**BRIEF**:
All entries should be copied exactly; the pictures stay out.

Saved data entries
____________________

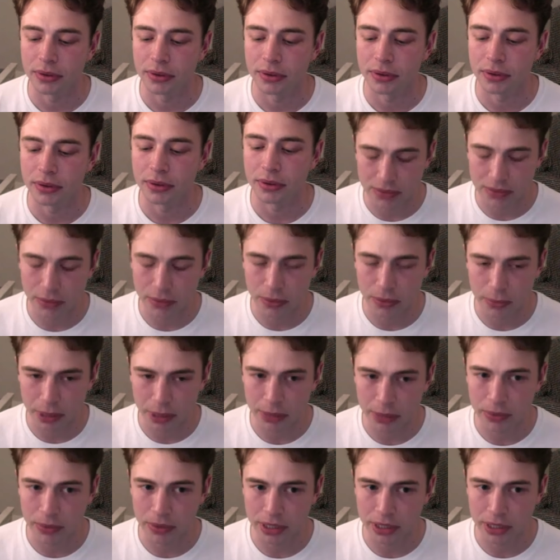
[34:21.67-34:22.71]
think that's what
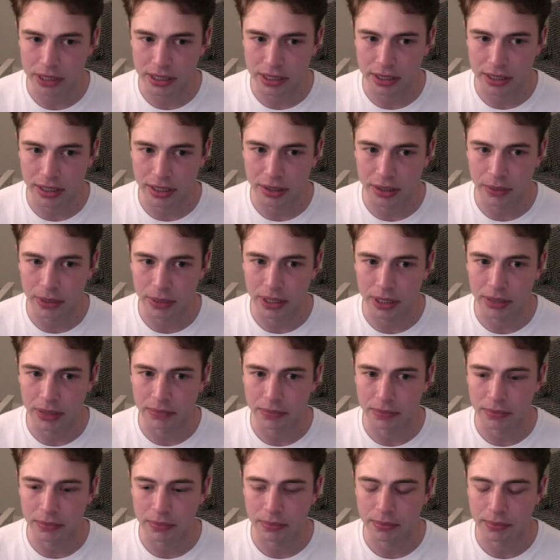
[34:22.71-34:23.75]
people need to take away,
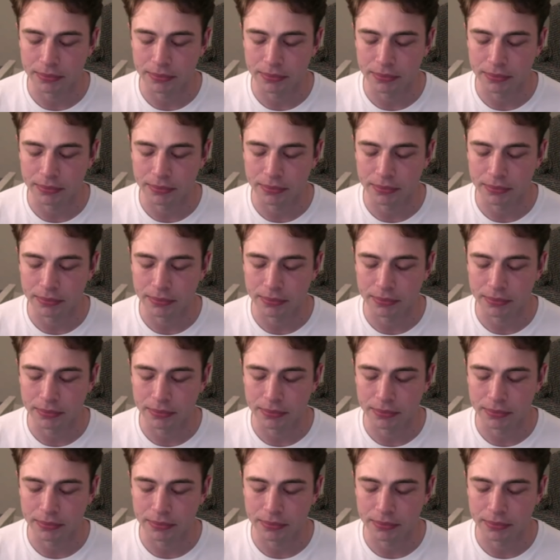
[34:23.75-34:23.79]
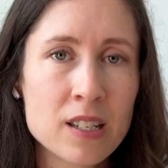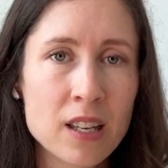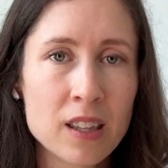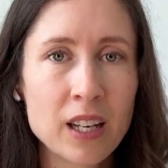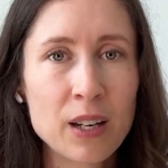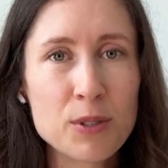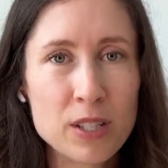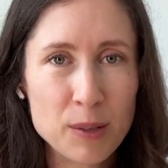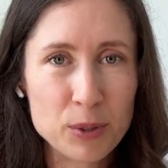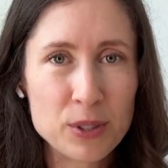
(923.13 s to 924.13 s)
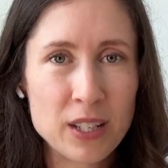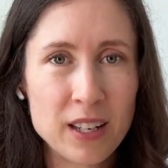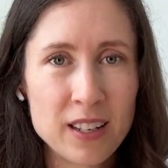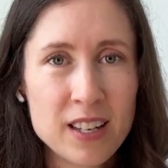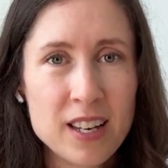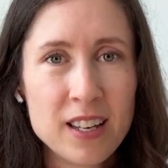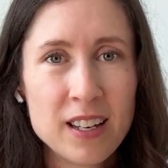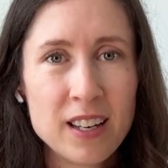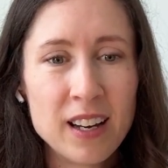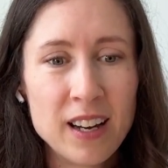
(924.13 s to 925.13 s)
I think I was able to,
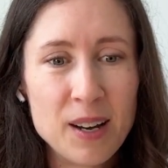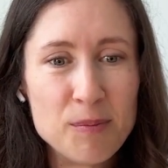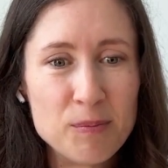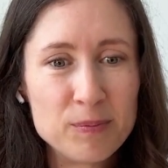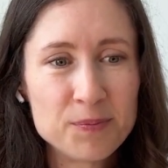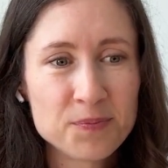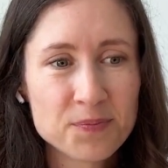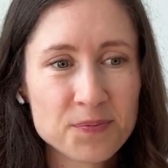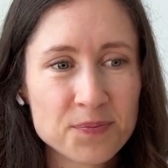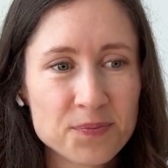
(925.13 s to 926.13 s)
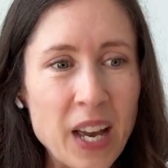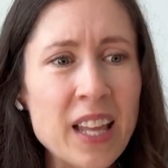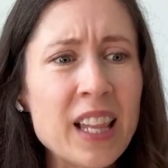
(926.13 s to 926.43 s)
I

____________________

**WRITTEN RESPONSE**:
[34:21.67-34:22.71]
think that's what
[34:22.71-34:23.75]
people need to take away,
[34:23.75-34:23.79]
(923.13 s to 924.13 s)
(924.13 s to 925.13 s)
I think I was able to,
(925.13 s to 926.13 s)
(926.13 s to 926.43 s)
I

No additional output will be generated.